*PROBLEM STATEMENT*
Your response needs to be the data below, retyped exactly.

*PROVIDED DATA*
........
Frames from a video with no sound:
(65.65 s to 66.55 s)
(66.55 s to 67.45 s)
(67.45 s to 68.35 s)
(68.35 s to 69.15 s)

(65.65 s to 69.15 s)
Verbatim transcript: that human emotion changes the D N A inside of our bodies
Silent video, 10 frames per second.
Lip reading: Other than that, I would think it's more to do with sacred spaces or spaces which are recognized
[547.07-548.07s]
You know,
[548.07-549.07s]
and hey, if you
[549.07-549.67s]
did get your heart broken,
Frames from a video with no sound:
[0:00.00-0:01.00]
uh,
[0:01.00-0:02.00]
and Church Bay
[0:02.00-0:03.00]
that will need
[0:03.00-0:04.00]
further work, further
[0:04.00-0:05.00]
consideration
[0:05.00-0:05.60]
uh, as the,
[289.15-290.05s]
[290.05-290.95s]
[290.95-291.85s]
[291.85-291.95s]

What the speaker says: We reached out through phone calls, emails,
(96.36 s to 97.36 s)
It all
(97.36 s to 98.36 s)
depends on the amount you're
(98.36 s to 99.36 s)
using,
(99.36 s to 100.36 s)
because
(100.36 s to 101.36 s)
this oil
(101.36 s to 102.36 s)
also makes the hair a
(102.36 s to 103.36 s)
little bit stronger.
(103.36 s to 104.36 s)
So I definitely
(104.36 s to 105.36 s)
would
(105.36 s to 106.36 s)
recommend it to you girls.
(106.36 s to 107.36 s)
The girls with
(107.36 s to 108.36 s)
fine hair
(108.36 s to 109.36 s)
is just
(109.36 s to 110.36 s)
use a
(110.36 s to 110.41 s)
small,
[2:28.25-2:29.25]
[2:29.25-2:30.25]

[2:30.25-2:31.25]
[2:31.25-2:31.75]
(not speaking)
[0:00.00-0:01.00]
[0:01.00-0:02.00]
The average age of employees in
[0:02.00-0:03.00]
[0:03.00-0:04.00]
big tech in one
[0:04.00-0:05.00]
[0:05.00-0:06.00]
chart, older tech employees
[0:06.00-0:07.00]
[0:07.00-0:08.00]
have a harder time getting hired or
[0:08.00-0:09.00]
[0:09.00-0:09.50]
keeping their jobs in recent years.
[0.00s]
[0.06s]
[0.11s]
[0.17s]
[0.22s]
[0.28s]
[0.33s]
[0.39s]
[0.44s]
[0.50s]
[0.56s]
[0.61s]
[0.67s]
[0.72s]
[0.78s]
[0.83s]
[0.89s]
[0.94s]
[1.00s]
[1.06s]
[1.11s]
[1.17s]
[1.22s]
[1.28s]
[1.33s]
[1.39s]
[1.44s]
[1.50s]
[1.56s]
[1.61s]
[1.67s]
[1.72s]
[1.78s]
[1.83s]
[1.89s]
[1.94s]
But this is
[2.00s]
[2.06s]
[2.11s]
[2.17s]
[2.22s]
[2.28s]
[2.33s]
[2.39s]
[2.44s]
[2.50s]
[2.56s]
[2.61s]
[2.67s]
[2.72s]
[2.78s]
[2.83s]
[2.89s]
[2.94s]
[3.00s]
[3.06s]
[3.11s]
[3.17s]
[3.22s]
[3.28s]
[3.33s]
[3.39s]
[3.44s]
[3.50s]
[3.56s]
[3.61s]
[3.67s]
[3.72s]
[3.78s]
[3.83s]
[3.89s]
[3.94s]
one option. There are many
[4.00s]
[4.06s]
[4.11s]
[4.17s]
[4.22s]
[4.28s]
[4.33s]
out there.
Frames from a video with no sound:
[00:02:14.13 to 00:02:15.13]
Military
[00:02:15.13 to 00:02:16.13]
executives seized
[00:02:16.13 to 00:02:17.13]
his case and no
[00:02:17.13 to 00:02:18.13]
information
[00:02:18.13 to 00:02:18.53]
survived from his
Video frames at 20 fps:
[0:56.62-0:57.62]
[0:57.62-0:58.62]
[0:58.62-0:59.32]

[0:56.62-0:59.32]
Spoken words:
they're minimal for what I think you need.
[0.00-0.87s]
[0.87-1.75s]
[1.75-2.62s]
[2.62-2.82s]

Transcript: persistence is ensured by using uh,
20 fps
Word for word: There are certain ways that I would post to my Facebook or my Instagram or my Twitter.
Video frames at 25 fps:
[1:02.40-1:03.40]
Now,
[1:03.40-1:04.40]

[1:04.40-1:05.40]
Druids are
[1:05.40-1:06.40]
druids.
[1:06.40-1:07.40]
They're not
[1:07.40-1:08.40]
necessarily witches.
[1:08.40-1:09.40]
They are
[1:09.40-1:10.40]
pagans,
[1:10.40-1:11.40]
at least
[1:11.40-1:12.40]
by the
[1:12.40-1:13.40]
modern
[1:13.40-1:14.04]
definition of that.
........
*RESULT OF THE EXERCISE*
Frames from a video with no sound:
(65.65 s to 66.55 s)
(66.55 s to 67.45 s)
(67.45 s to 68.35 s)
(68.35 s to 69.15 s)

(65.65 s to 69.15 s)
Verbatim transcript: that human emotion changes the D N A inside of our bodies
Silent video, 10 frames per second.
Lip reading: Other than that, I would think it's more to do with sacred spaces or spaces which are recognized
[547.07-548.07s]
You know,
[548.07-549.07s]
and hey, if you
[549.07-549.67s]
did get your heart broken,
Frames from a video with no sound:
[0:00.00-0:01.00]
uh,
[0:01.00-0:02.00]
and Church Bay
[0:02.00-0:03.00]
that will need
[0:03.00-0:04.00]
further work, further
[0:04.00-0:05.00]
consideration
[0:05.00-0:05.60]
uh, as the,
[289.15-290.05s]
[290.05-290.95s]
[290.95-291.85s]
[291.85-291.95s]

What the speaker says: We reached out through phone calls, emails,
(96.36 s to 97.36 s)
It all
(97.36 s to 98.36 s)
depends on the amount you're
(98.36 s to 99.36 s)
using,
(99.36 s to 100.36 s)
because
(100.36 s to 101.36 s)
this oil
(101.36 s to 102.36 s)
also makes the hair a
(102.36 s to 103.36 s)
little bit stronger.
(103.36 s to 104.36 s)
So I definitely
(104.36 s to 105.36 s)
would
(105.36 s to 106.36 s)
recommend it to you girls.
(106.36 s to 107.36 s)
The girls with
(107.36 s to 108.36 s)
fine hair
(108.36 s to 109.36 s)
is just
(109.36 s to 110.36 s)
use a
(110.36 s to 110.41 s)
small,
[2:28.25-2:29.25]
[2:29.25-2:30.25]

[2:30.25-2:31.25]
[2:31.25-2:31.75]
(not speaking)
[0:00.00-0:01.00]
[0:01.00-0:02.00]
The average age of employees in
[0:02.00-0:03.00]
[0:03.00-0:04.00]
big tech in one
[0:04.00-0:05.00]
[0:05.00-0:06.00]
chart, older tech employees
[0:06.00-0:07.00]
[0:07.00-0:08.00]
have a harder time getting hired or
[0:08.00-0:09.00]
[0:09.00-0:09.50]
keeping their jobs in recent years.
[0.00s]
[0.06s]
[0.11s]
[0.17s]
[0.22s]
[0.28s]
[0.33s]
[0.39s]
[0.44s]
[0.50s]
[0.56s]
[0.61s]
[0.67s]
[0.72s]
[0.78s]
[0.83s]
[0.89s]
[0.94s]
[1.00s]
[1.06s]
[1.11s]
[1.17s]
[1.22s]
[1.28s]
[1.33s]
[1.39s]
[1.44s]
[1.50s]
[1.56s]
[1.61s]
[1.67s]
[1.72s]
[1.78s]
[1.83s]
[1.89s]
[1.94s]
But this is
[2.00s]
[2.06s]
[2.11s]
[2.17s]
[2.22s]
[2.28s]
[2.33s]
[2.39s]
[2.44s]
[2.50s]
[2.56s]
[2.61s]
[2.67s]
[2.72s]
[2.78s]
[2.83s]
[2.89s]
[2.94s]
[3.00s]
[3.06s]
[3.11s]
[3.17s]
[3.22s]
[3.28s]
[3.33s]
[3.39s]
[3.44s]
[3.50s]
[3.56s]
[3.61s]
[3.67s]
[3.72s]
[3.78s]
[3.83s]
[3.89s]
[3.94s]
one option. There are many
[4.00s]
[4.06s]
[4.11s]
[4.17s]
[4.22s]
[4.28s]
[4.33s]
out there.
Frames from a video with no sound:
[00:02:14.13 to 00:02:15.13]
Military
[00:02:15.13 to 00:02:16.13]
executives seized
[00:02:16.13 to 00:02:17.13]
his case and no
[00:02:17.13 to 00:02:18.13]
information
[00:02:18.13 to 00:02:18.53]
survived from his
Video frames at 20 fps:
[0:56.62-0:57.62]
[0:57.62-0:58.62]
[0:58.62-0:59.32]

[0:56.62-0:59.32]
Spoken words:
they're minimal for what I think you need.
[0.00-0.87s]
[0.87-1.75s]
[1.75-2.62s]
[2.62-2.82s]

Transcript: persistence is ensured by using uh,
20 fps
Word for word: There are certain ways that I would post to my Facebook or my Instagram or my Twitter.
Video frames at 25 fps:
[1:02.40-1:03.40]
Now,
[1:03.40-1:04.40]

[1:04.40-1:05.40]
Druids are
[1:05.40-1:06.40]
druids.
[1:06.40-1:07.40]
They're not
[1:07.40-1:08.40]
necessarily witches.
[1:08.40-1:09.40]
They are
[1:09.40-1:10.40]
pagans,
[1:10.40-1:11.40]
at least
[1:11.40-1:12.40]
by the
[1:12.40-1:13.40]
modern
[1:13.40-1:14.04]
definition of that.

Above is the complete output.